The world’s central banks have eased monetary policy dramatically this year to support the world economy through the pandemic. They argue, and many agree, that they’ve saved millions of jobs and untold amounts of capital in so doing.
The side-effects of that policy – in the form of asset price bubbles – are becoming increasingly clear.
In the mainstream investing universe, it was gold that grabbed most of the headlines during the first part of the pandemic with its record run up to $2,089.20 dollars a troy ounce. In a world where the equities were collapsing and oil prices even dipped below zero, gold’s 32% rally from the start of the year seemed worth the superlatives.
However, that rally is now being emphatically put in the shade by a different ‘alternative asset’: Bitcoin.

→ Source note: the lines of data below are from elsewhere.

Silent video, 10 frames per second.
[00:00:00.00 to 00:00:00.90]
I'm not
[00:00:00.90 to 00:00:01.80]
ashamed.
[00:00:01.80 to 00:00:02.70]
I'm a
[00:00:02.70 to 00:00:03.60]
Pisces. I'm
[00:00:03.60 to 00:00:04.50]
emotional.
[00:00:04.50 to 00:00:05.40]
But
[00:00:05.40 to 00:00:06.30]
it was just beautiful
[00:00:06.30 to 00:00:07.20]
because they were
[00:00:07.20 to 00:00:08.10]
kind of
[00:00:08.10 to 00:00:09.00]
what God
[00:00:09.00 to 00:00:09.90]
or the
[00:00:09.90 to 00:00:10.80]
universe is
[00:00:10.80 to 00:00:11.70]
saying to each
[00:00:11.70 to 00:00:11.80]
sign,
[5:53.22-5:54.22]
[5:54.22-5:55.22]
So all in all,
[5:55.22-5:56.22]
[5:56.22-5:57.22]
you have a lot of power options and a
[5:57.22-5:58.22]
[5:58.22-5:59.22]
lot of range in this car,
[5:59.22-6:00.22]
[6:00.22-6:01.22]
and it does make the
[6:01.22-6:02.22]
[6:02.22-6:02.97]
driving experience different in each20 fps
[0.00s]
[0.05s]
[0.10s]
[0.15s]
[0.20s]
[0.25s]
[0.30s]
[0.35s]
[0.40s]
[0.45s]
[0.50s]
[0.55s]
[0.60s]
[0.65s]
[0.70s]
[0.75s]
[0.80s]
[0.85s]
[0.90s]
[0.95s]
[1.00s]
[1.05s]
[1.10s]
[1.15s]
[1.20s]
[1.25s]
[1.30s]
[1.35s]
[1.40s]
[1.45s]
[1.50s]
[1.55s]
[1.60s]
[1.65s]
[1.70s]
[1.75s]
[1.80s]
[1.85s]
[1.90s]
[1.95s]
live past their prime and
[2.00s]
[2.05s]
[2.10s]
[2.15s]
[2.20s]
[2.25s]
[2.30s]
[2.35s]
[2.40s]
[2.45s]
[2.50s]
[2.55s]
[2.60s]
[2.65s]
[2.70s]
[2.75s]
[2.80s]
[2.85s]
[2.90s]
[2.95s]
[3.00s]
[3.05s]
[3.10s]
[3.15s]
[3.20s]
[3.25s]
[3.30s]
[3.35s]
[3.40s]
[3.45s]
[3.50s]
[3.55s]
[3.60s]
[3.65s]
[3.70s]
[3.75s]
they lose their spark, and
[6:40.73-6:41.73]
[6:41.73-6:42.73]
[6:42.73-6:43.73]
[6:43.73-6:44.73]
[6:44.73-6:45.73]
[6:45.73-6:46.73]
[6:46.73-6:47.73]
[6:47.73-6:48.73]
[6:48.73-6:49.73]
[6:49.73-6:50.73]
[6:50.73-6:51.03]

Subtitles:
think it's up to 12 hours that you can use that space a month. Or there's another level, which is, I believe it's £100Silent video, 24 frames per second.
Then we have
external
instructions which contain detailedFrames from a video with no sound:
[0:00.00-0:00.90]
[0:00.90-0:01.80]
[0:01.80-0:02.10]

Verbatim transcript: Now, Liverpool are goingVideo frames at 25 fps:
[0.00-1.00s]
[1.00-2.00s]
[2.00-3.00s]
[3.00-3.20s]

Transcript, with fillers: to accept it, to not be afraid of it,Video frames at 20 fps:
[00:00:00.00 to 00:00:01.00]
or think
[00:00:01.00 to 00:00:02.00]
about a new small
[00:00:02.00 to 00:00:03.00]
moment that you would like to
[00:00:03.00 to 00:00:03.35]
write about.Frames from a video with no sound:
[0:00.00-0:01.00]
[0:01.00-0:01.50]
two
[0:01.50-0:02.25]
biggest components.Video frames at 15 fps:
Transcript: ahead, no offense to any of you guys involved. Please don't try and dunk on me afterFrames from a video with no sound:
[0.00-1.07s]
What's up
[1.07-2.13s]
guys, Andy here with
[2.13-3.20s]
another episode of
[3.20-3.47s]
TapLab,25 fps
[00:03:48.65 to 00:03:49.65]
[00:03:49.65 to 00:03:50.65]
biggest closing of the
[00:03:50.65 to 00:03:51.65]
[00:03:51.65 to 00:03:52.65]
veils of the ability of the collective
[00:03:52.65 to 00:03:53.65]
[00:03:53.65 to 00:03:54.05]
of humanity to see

For half a century, gold has been the haven that particularly retail investors have sought out at times when they were afraid of currency debasement by the world’s governments and central banks.
That was so when the dollar collapsed along with the whole Bretton Woods system in the early 1970s, when the devaluation of fiat currencies was evident in soaring rates of inflation. But it was also true in the years after the 2008 financial crisis, when consumer prices were stagnant or flirted with deflation, and the only inflation in sight was in the price of financial assets such as stocks and bonds.
In both periods, central bank balance sheets expanded quickly, and this seems to be the common factor again. From the end of 2019, the Federal Reserve’s balance sheet has expanded by $3 trillion to $7.17 trillion, while the European Central Bank’s has expanded by almost as much, from 4.67 trillion euros to 6.98 trillion.